Cinema Paradiso – HBO Go
Genre: Coming-of-age period drama
Director: Giuseppe Tornatore
Cast: Jacques Perrin, Philippe Noiret, Leopoldo Trieste, Marco Leonardi, Agnese Nano, Salvatore Cascio.
Was there ever a more lush and emotionally rich ode to cinema than Cinema Paradiso? None at least that have as beautiful a score as the one by Ennio Morricone, whose majestic music transports you away to a small Sicilian village where a young boy’s love for the movies becomes the driving emotional force of Giuseppe Tornatore’s gushing love letter to cinema. One of the most popular Italian films of all time, Cinema Paradiso follows young Salvatore Di Vita (Salvatore Cascio as a child, Marco Leonardi as a teenager, Jacques Perrin as an adult) as he comes of age in post-World War II Italy. A mischievous young boy who avoids schoolwork and his duties as an altar boy, Salvatore loves nothing more than spending time at the village’s lone movie house, Cinema Paradiso, where he befriends the curmudgeonly projectionist, Alfredo, who eventually teaches him how to run the projector. A sprawling coming-of-age story riddled with the pains of tragedy and the ecstasy of first love, Cinema Paradiso is nostalgia transformed into a two-hour feature film. While a little sentimental at times, its a wonderful depiction of the pure, unadulterated joy of cinema.
Watch This If You Like: Hugo, The 400 Blows, Pain and Glory, nostalgia.
Extracurricular – Netflix
Country: South Korea
Genre: Crime K-drama
Director: Kim Jin-min
Cast: Kim Dong-hee, Jung Da-bin, Park Ju-hyun, Nam Yoon-soo, Choi Min-soo, Park Hyuk-kwon, Kim Yeo-jin.

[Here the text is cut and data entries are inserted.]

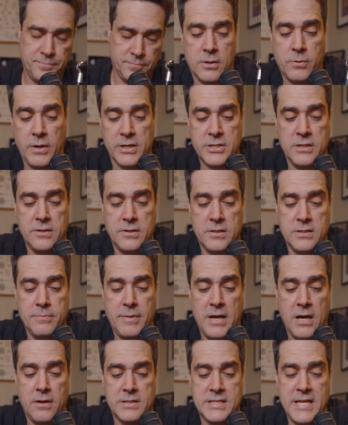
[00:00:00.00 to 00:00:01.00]
The question is
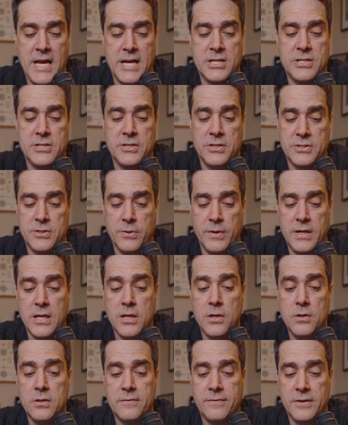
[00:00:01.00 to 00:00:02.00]
about texture. So any
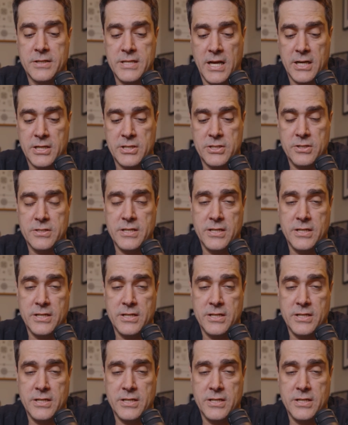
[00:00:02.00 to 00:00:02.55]
use for textures?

Extracurricular is Risky Business for the rideshare era, if Risky Business dropped its ’80s comedy antics and became a gritty crime drama that actually leaned into the consequences of teen prostitution. The rare lean K-drama (I have a fondness for the genre, but it tends towards melodramatic bloat), Extracurricular is more electric and current than most of its contemporaries. The premise sounds like the stuff of soap: Extracurricular follows a genius-level high school student (Itaewon Class‘ Kim Dong-hee) who runs an online prostitution ring to make ends meet, but is blackmailed by a fellow student who discovers his scheme. Gritty and unflinching, Extracurricular is an addicting crime drama that is a step apart from most other K-dramas you’ll find on Netflix. As nice as their production values have become and as global a phenomenon as they are, K-dramas are still heavily indebted to their cheap soapy predecessors and rarely intersect with the tonally sharp, comically violent Korean cinema that is so beloved on the world stage. But Extracurricular does. Balancing taut suspense with dark, offbeat humor with a dash of social commentary, Extracurricular makes a great intro to K-dramas for those looking to scratch that Parasite itch.

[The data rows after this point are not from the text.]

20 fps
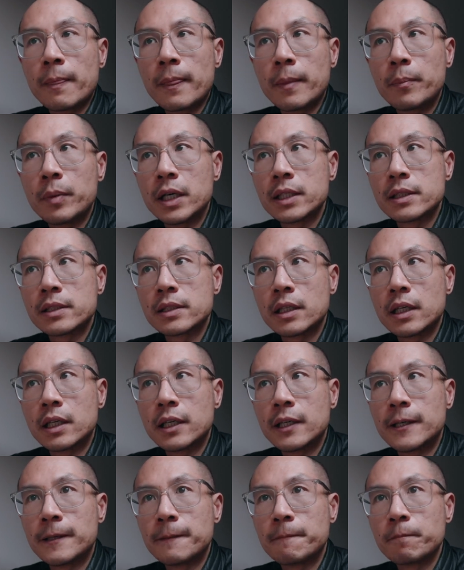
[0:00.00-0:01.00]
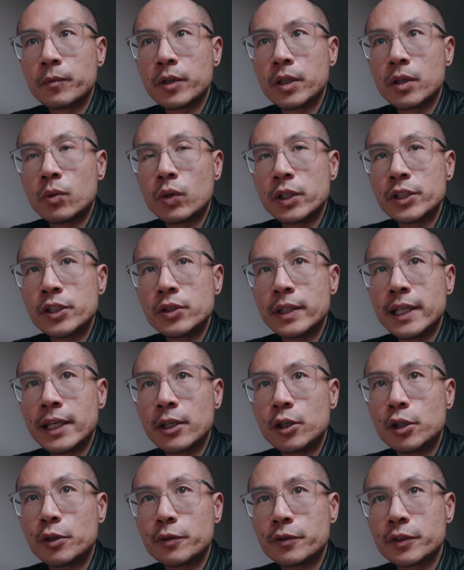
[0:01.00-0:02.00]
But once you get
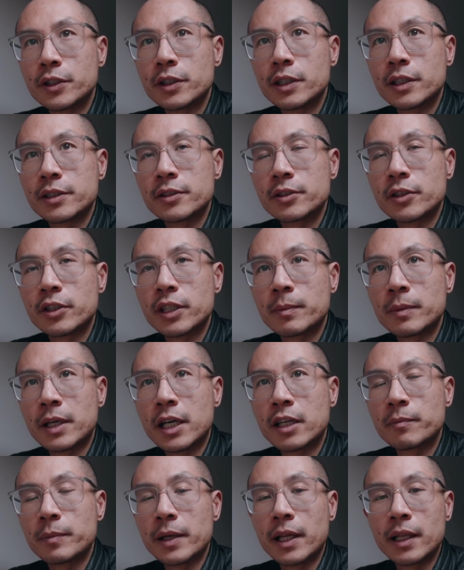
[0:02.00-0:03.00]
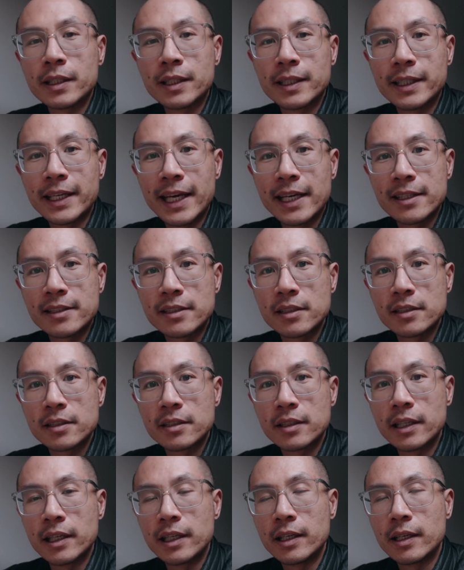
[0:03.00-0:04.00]
over a certain amount of Pelican cases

Watch This If You Like: Risky Business, Bad Genius, Skins, teens doing bad things.
Into the Night – Netflix
Genre: Apocalyptic sci-fi thriller series
Creator: Jason George.
Cast: Pauline Etienne, Laurent Capelluto, Stefano Cassetti, Mehmet Kurtulus.

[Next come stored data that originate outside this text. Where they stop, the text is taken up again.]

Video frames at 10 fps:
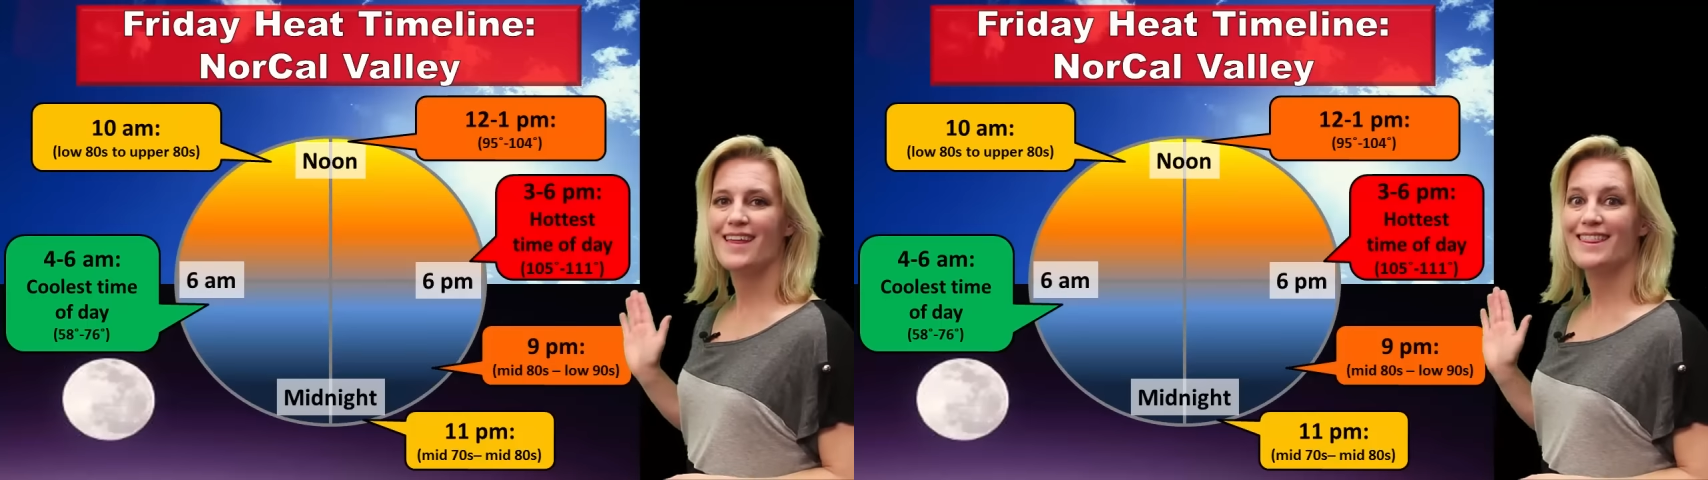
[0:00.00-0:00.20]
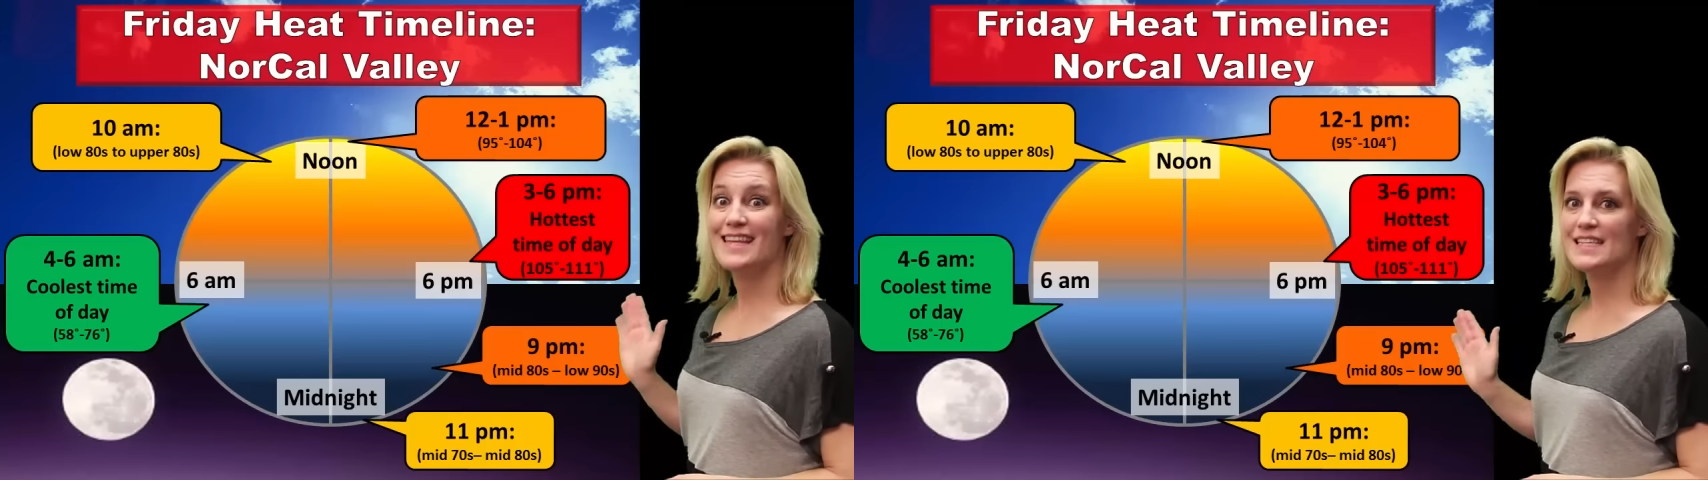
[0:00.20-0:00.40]

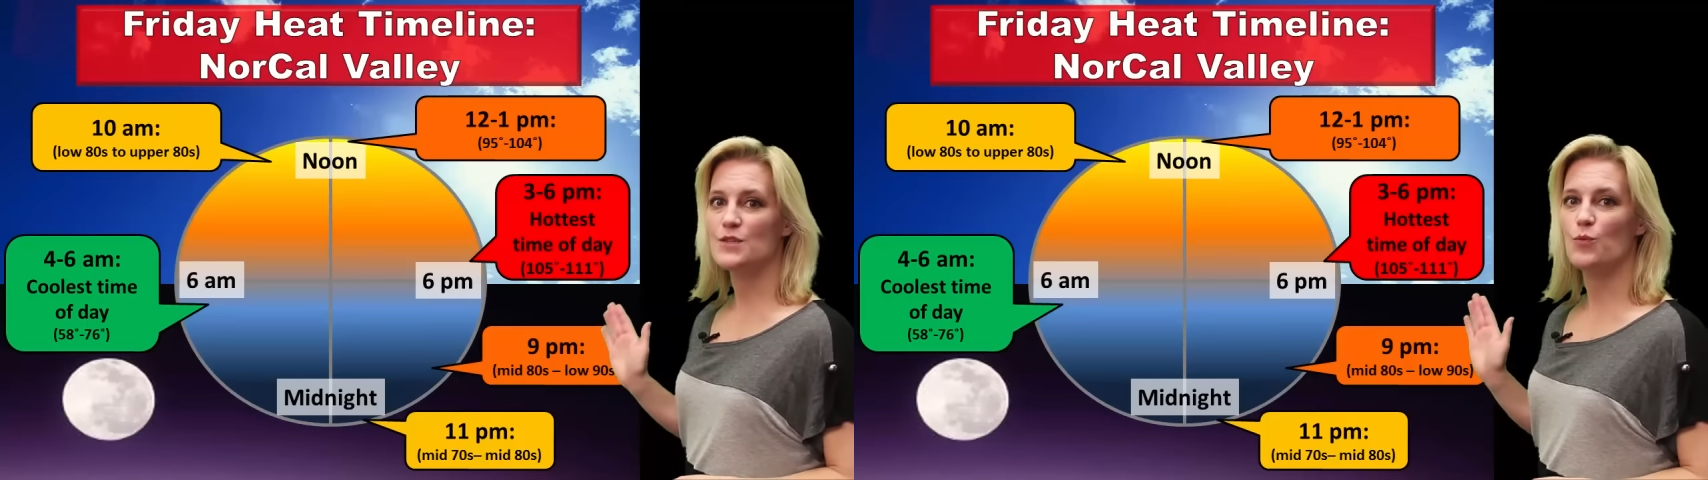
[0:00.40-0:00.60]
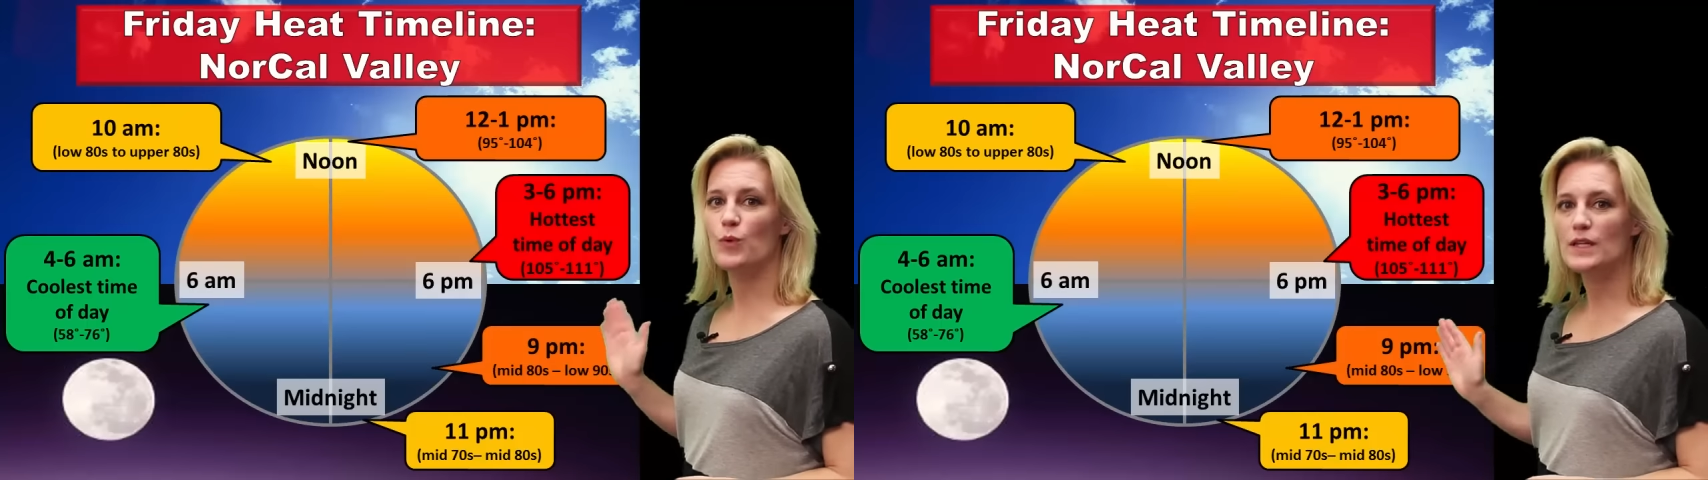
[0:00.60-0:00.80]
this
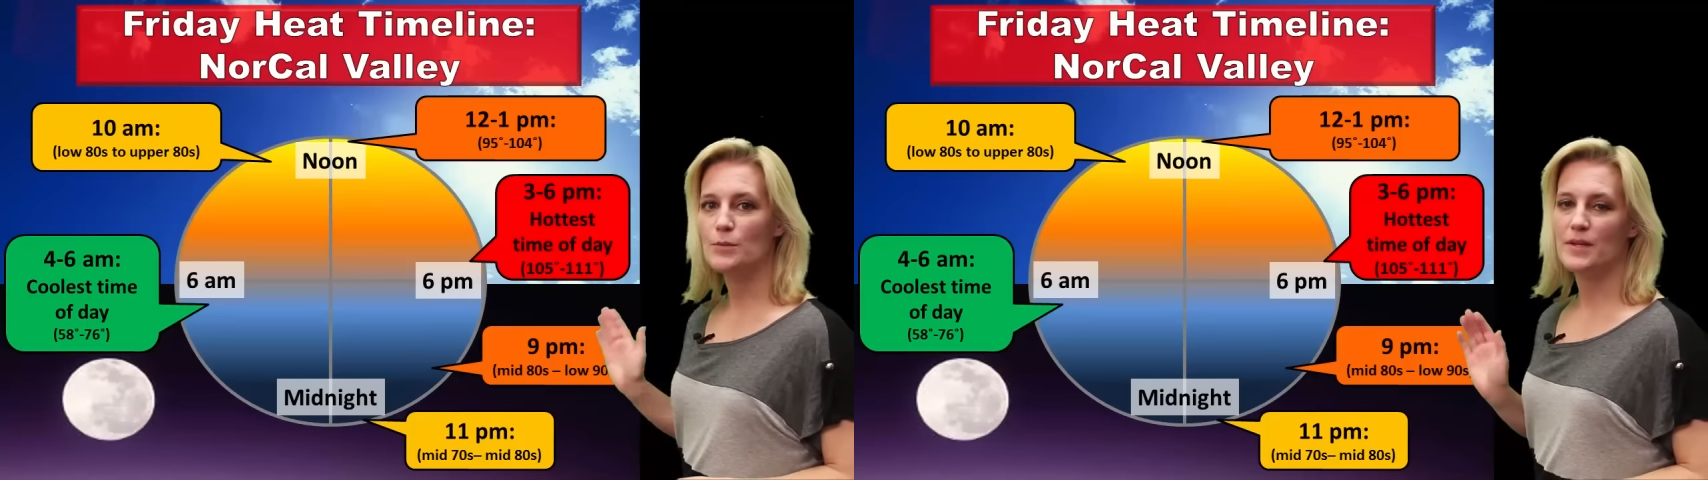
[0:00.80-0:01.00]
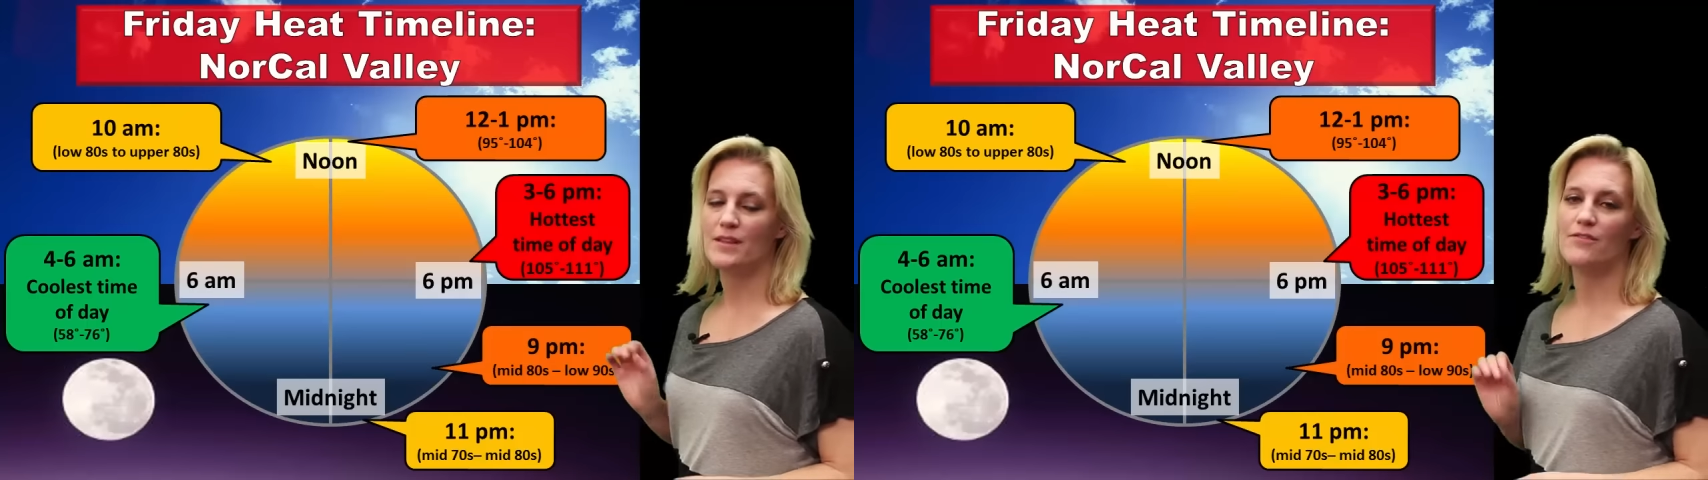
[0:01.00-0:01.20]
will be the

Into the Night starts with a really, really silly premise: the sun is killing people. But somehow, this Belgian apocalyptic sci-fi series manages to turn a premise that sounds like an SNL comedy bit into a taut apocalyptic thriller. A midnight flight to Moscow from Brussels begins to board its first-class passengers — an odd, diverse assortment of rich jerks, influencers, nurses, and conveniently, a former military helicopter pilot — when it is hijacked by a frantic man (Stefano Cassetti) claiming to be with NATO. The frightened passengers and pilot are held captive by the armed man, who demands that they fly west or risk being killed by the sunrise. The first episode of the six-part series plays out like a tense terrorist thriller, until it slowly dawns on the passengers (pun intended) that the man is telling the truth. The series doesn’t get too flashy with its oddball premise, wisely keeping the story simple: continue flying west, as the airplane is chased by the ticking time bomb that is the rising sun, while contending with unruly passengers and slowly depleting fuel. Think Speed on an airplane.
Watch This If You Like: Lost, The Leftovers, Flashforward, airplanes.